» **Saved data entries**
-- Opening Marker --

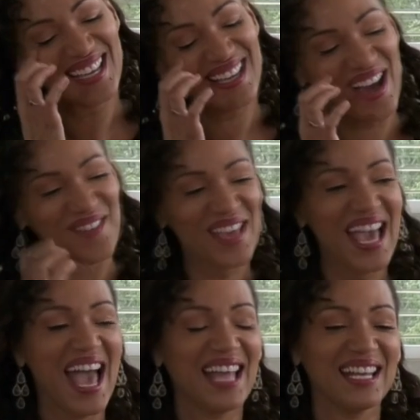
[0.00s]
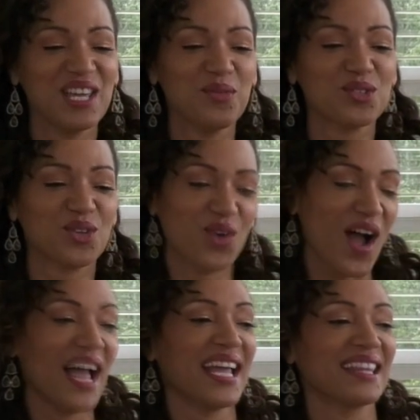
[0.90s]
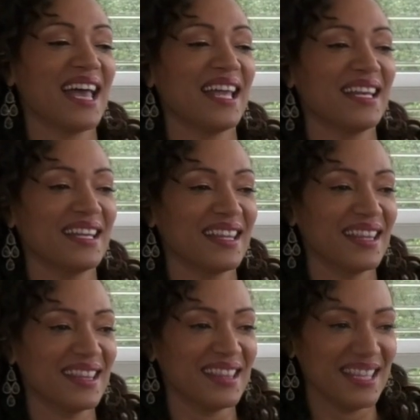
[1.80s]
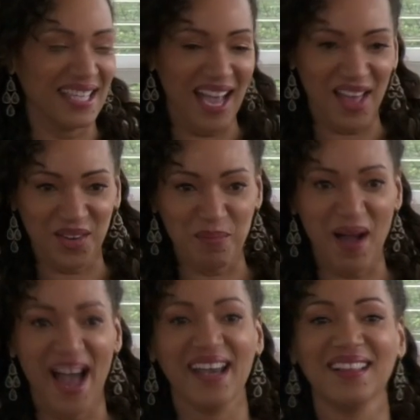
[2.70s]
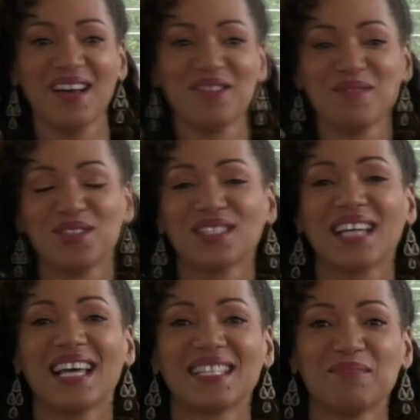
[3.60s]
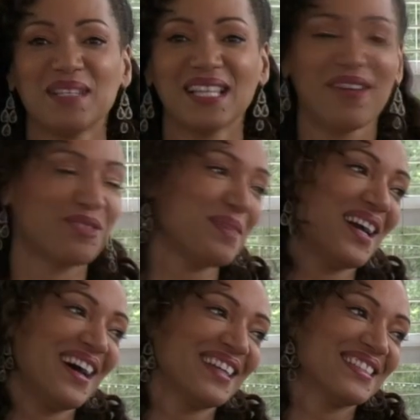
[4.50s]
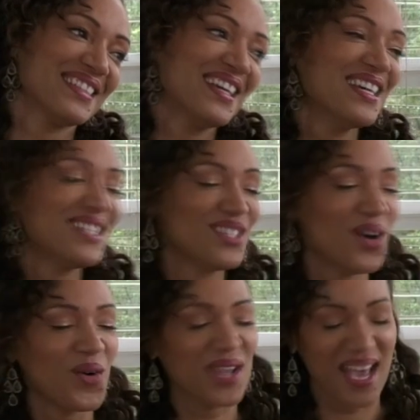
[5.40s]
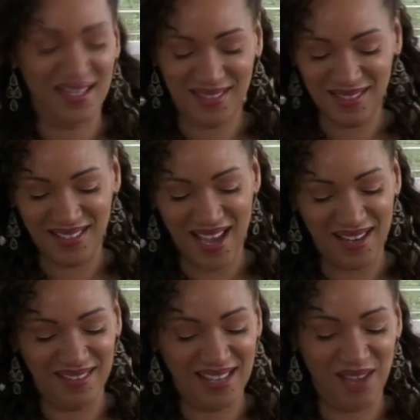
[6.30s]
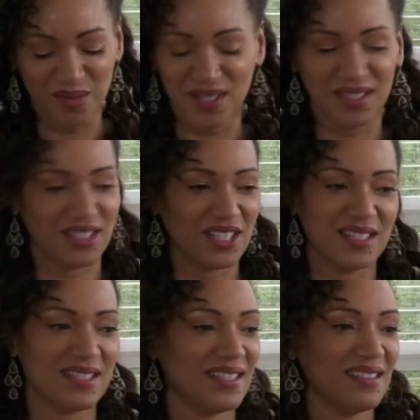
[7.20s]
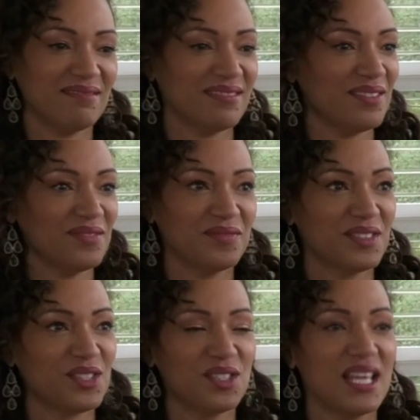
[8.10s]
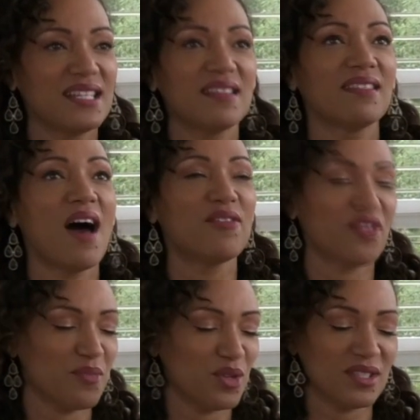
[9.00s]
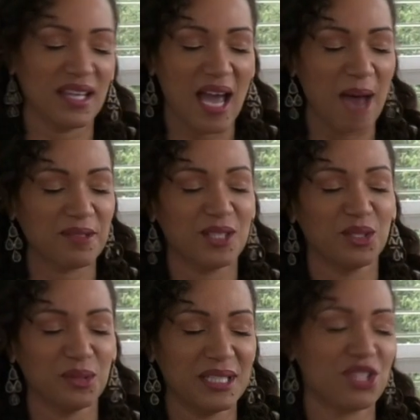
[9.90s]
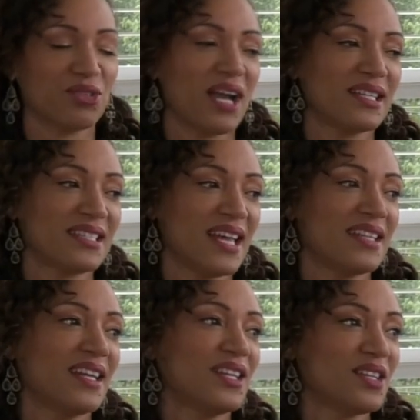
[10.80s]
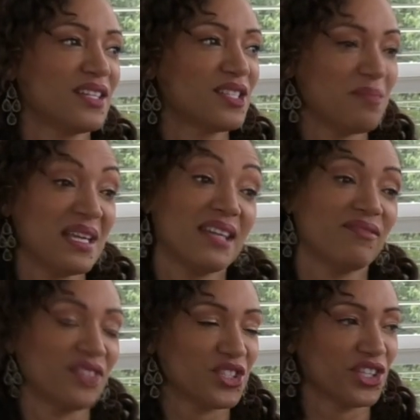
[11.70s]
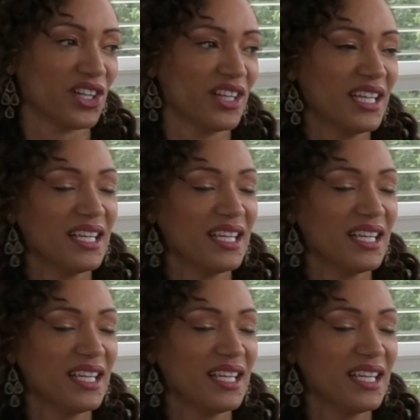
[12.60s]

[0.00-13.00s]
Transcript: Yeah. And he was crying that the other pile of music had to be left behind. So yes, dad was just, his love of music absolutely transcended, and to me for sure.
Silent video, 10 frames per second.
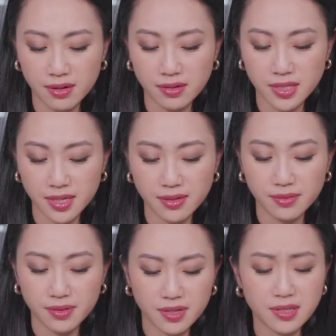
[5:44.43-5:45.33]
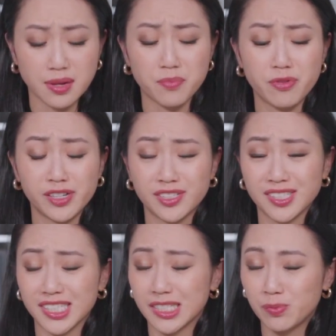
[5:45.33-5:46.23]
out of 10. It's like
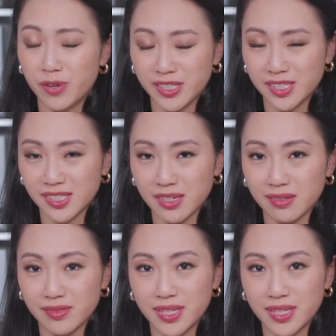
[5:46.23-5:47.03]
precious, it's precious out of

-- Closing Marker --

» **Task to complete**
Please transcribe exactly the lines from the start of the records through the line containing "[5:44.43-5:45.33]", leaving the pictures out.

» **Solution to this task**
[0.00s]
[0.90s]
[1.80s]
[2.70s]
[3.60s]
[4.50s]
[5.40s]
[6.30s]
[7.20s]
[8.10s]
[9.00s]
[9.90s]
[10.80s]
[11.70s]
[12.60s]

[0.00-13.00s]
Transcript: Yeah. And he was crying that the other pile of music had to be left behind. So yes, dad was just, his love of music absolutely transcended, and to me for sure.
Silent video, 10 frames per second.
[5:44.43-5:45.33]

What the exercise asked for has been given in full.